Loans without co-signer?

Hi! My D is cming to USA as a freshman student of architecture @ UC DAAP. We are from India. We don’t have any co-signer in US. Is there any bank or institution which might give loan to her?

How much can you afford per year? Does she have any scholarship?

It’s unwise to borrow large amount of money in USA, and the banks that may let you borrow loan without a cosigner…I would doubt its legitimacy

Can you get a loan in India? Banks in the US require a cosigner. There would be too much risk if there wasn’t a way to collect.

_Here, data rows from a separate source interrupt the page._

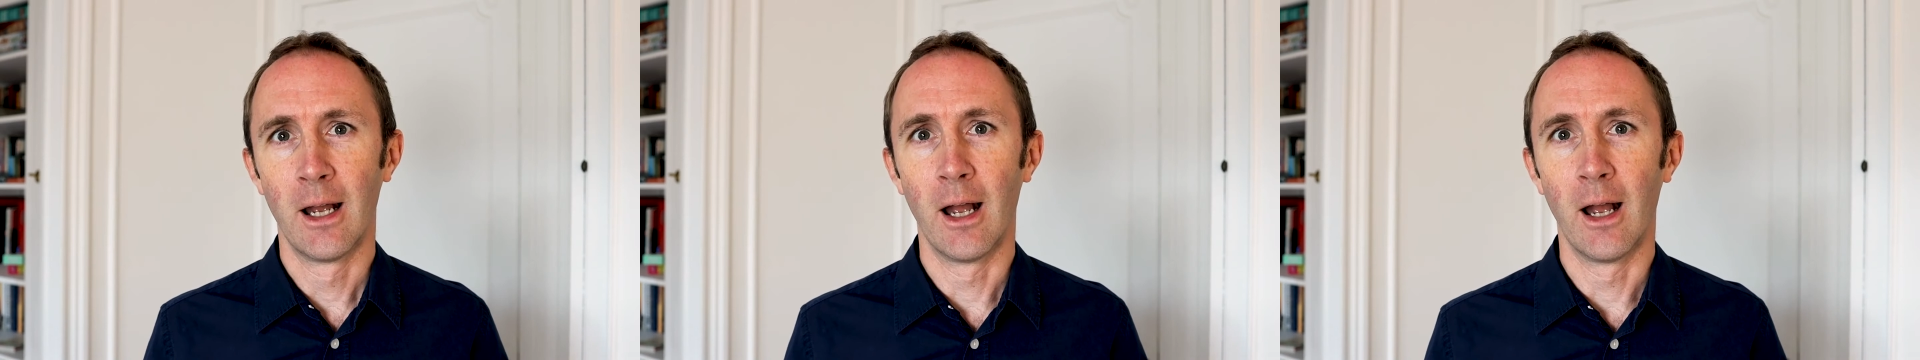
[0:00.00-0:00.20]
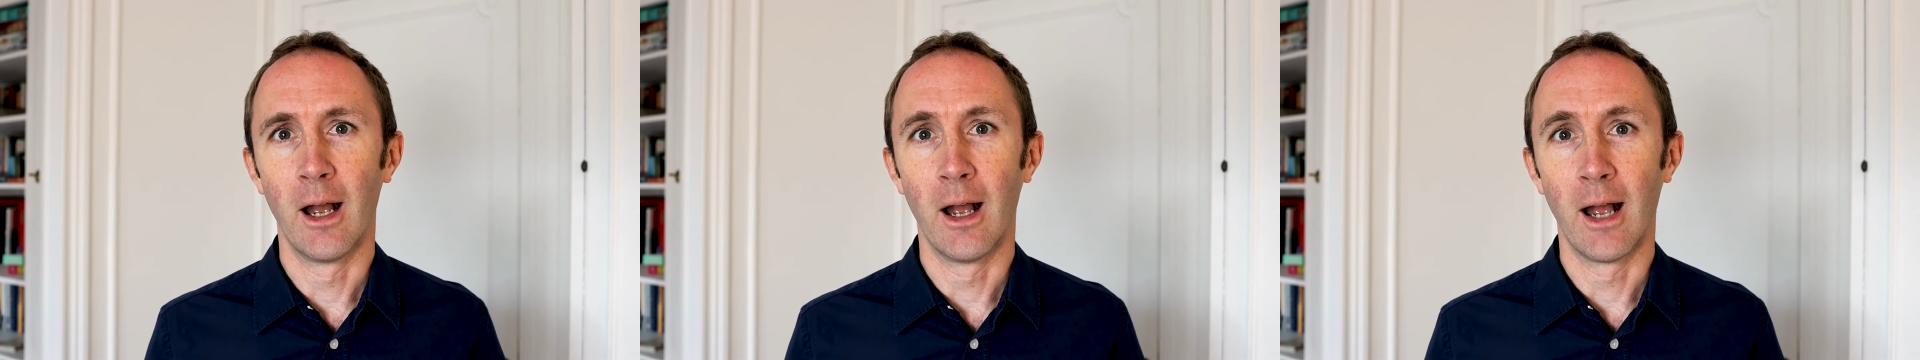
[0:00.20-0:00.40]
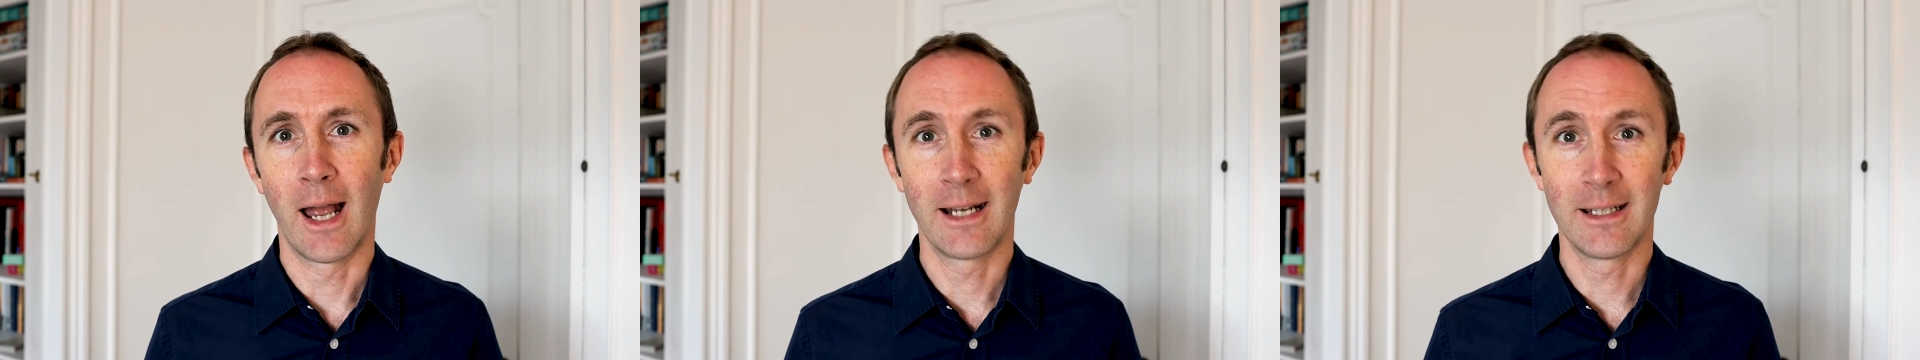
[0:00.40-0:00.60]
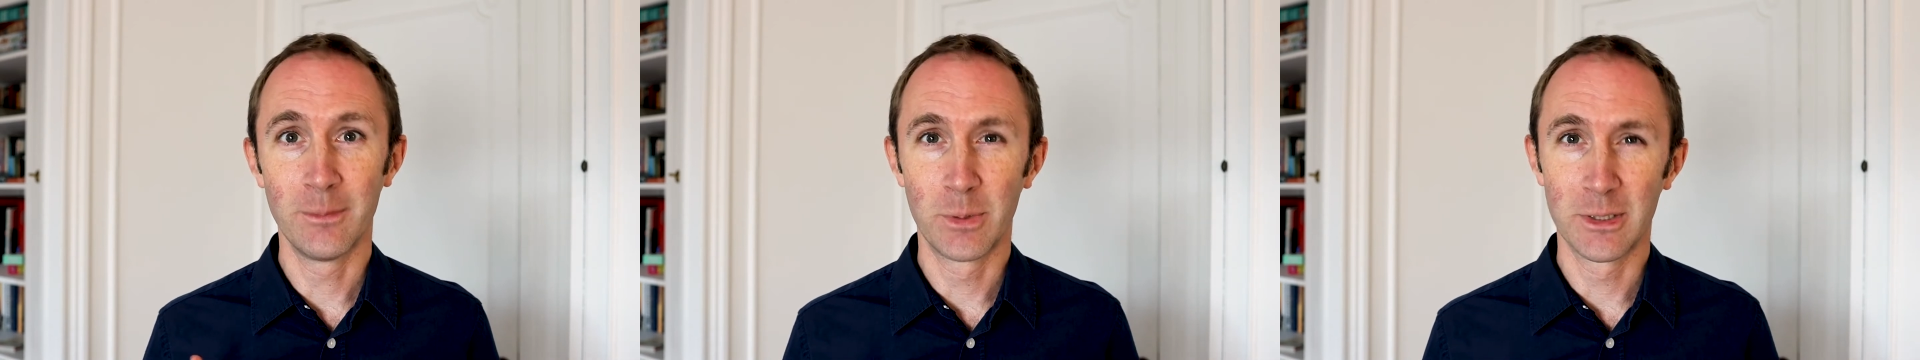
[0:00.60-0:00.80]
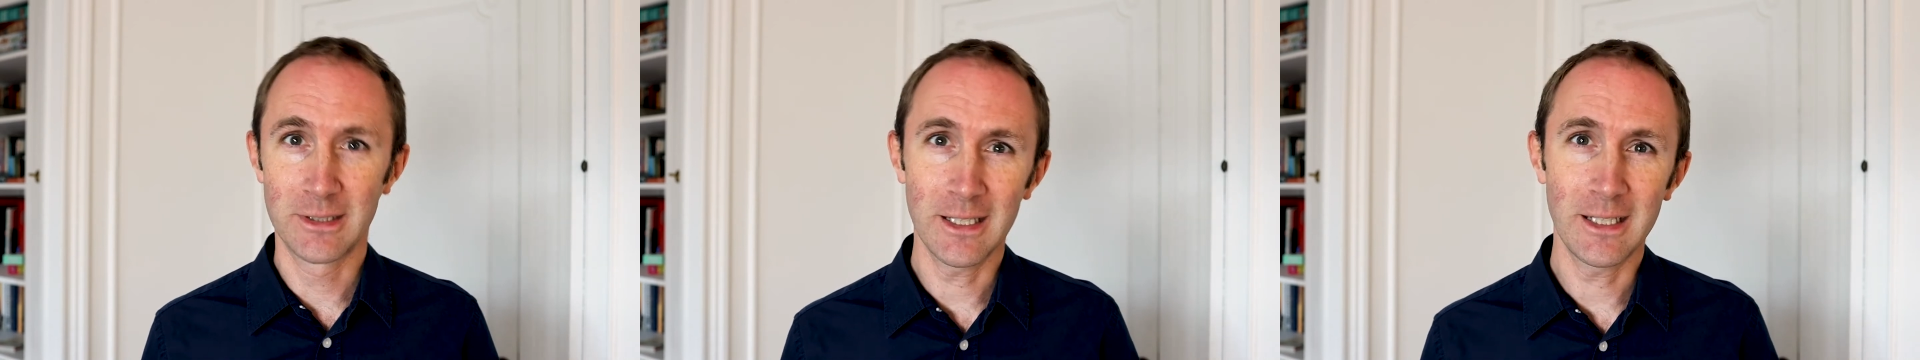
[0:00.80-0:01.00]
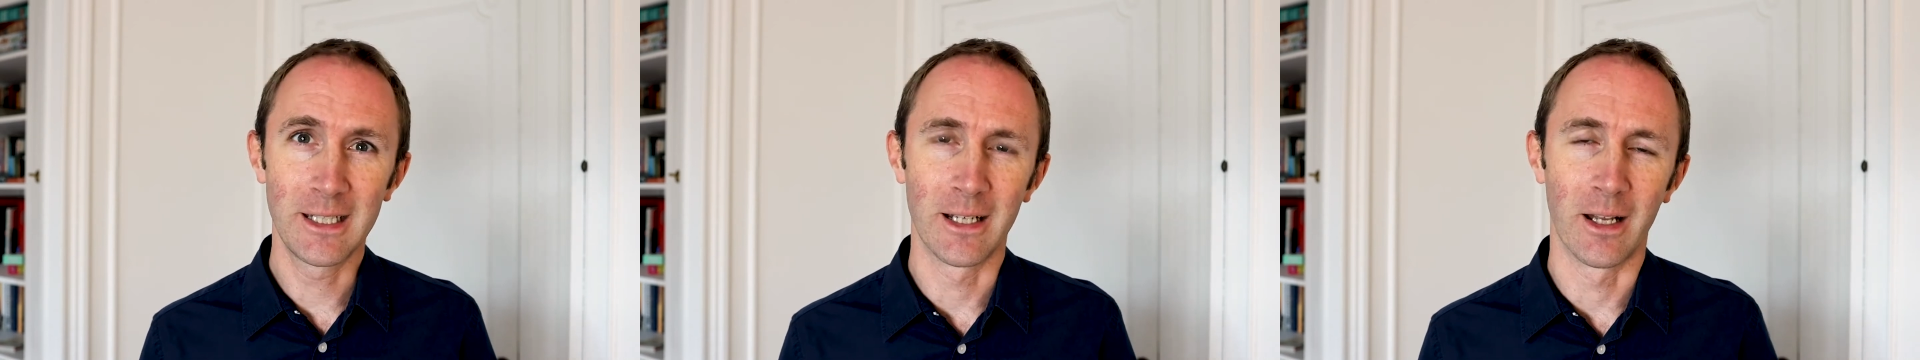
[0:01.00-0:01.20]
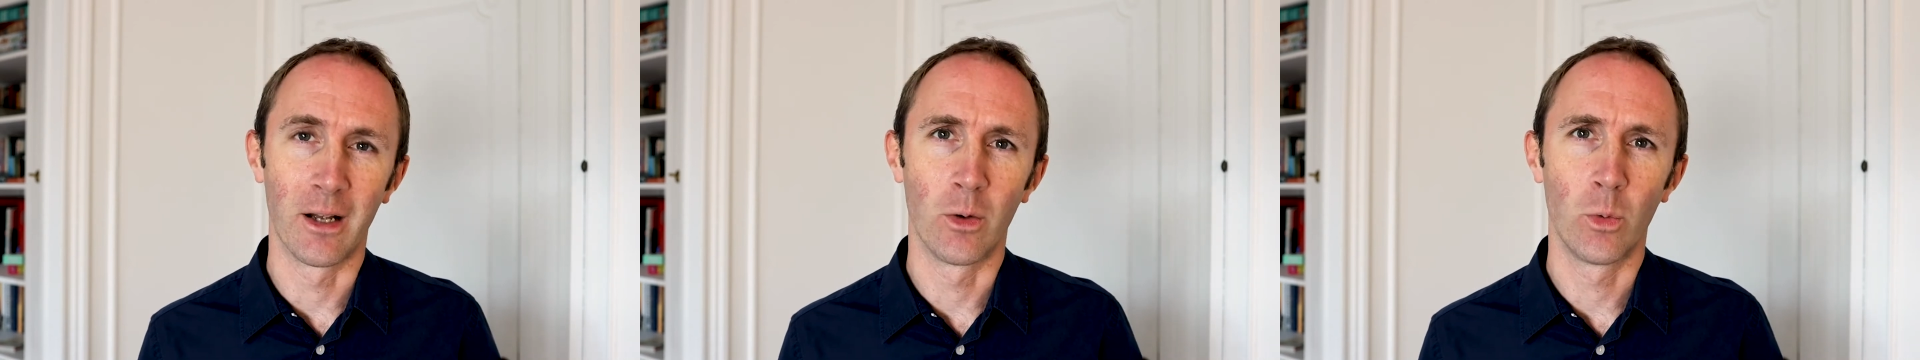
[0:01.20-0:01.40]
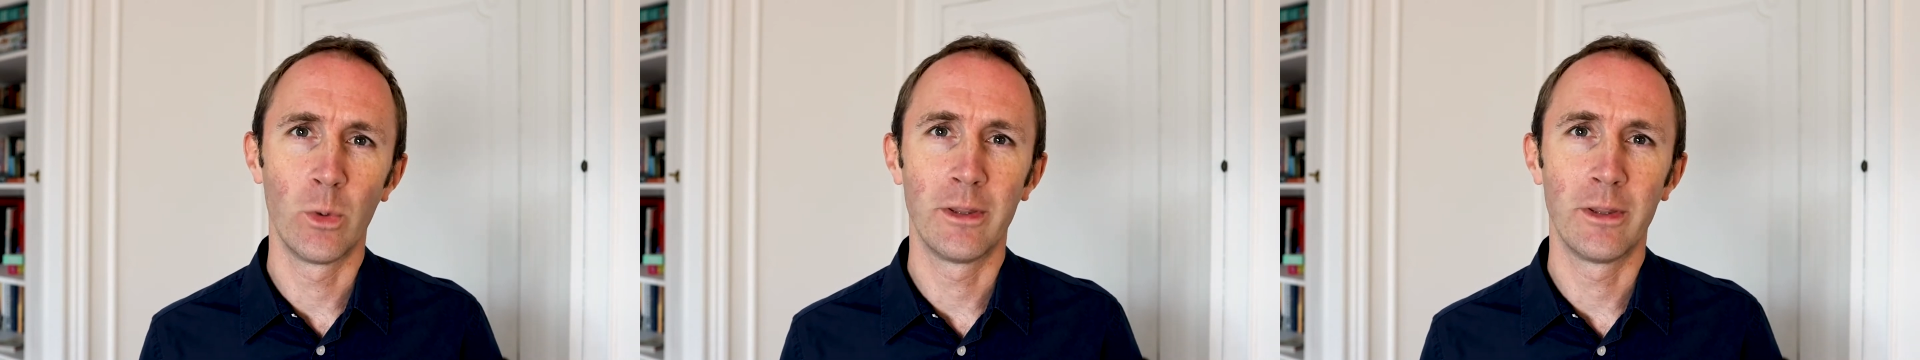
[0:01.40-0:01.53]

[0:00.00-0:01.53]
And in particular,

The Global Student Loan Corporation apparently gives loans to international students with a co-signer from their home country in partnership with a bank from that country. But I don’t know if it is a legit organization at all. There are no banks in the US that give loans to international students without a US cosigner. Given the great amount of Indian students who go to college in the US, I’d suspect that many banks in India offer loans for studies abroad. And I suspect there are also other types of loans that banks provide that are not specifically for studies abroad but would serve that purpose. In every case, the student would need a cosigner with good credit and a income according to the monthly payments. Usually, the cosigner’s monthly income must be at least 3 to 4 times the amount of the monthly payment for the loan.

Good luck!

@ Paul2752- D has been offered an initial sch of 5000usd, we are expecting a better final offer anytime now. I am ready for 20k per year from my side. Can you explain why it would be unwise to borrow large amt in USA?
@ gearmom- I too think so, but still no harm in trying. Interest rates in India are high about 12% and in USA are supposed to be less than that.
@ undecidedac96- Banks in India do give edu loans. I just wanted to explore all options.
Thank you all.

As other posters have said, banks need a way to collect their money before they authorize a loan.

If not a cosigner, what other form of guarantee could you offer them? A collateral would work, for instance, if you own property in the US. (Then it’s technically a mortgage, not a student loan, but the end result is the same: money for college.)

I’ll jump in here. American students are advised against taking large student loans because it’s easy to overestimate your repayment ability after graduation. Realistically, most students will be working fairly low-income jobs after graduation. Unlike most other forms of debt, student loans cannot be discharged in bankruptcy proceedings, so there’s really no way to get rid of them short of leaving the country. Not making payments on time results in bad credit history, which makes it difficult to get anything from a rent contract to a cell phone to a car loan. (And you can easily see how not having a reasonable place to live or a car would impede a young person’s professional life, making it even harder to stay afloat…)

In short, young adults in the US can ruin their financial future for the rest of their lives if they overextend themselves on student loans.

^^^
Perfect answer.

Thank you b@r!um and paul2752. It was insightful.

I would like to know if the interest charged for student loan with cosigner is at par with interest charged for loan against property as collateral?

That is a question you need to ask each lender.

Generally speaking, mortgages seem to charge less interest than student loans. A quick google search suggests that interest rates for mortgages are hovering between 3% and 5%, while interest rates for student loans can range anywhere from 3% to 15%, depending on the credit-worthiness of the student and their co-signer.

The “Parents Plus” loan starts at 7 or 8%. It is full amortized, in other words the interest and principle repayment starts on day one or as soon as you borrowed the money.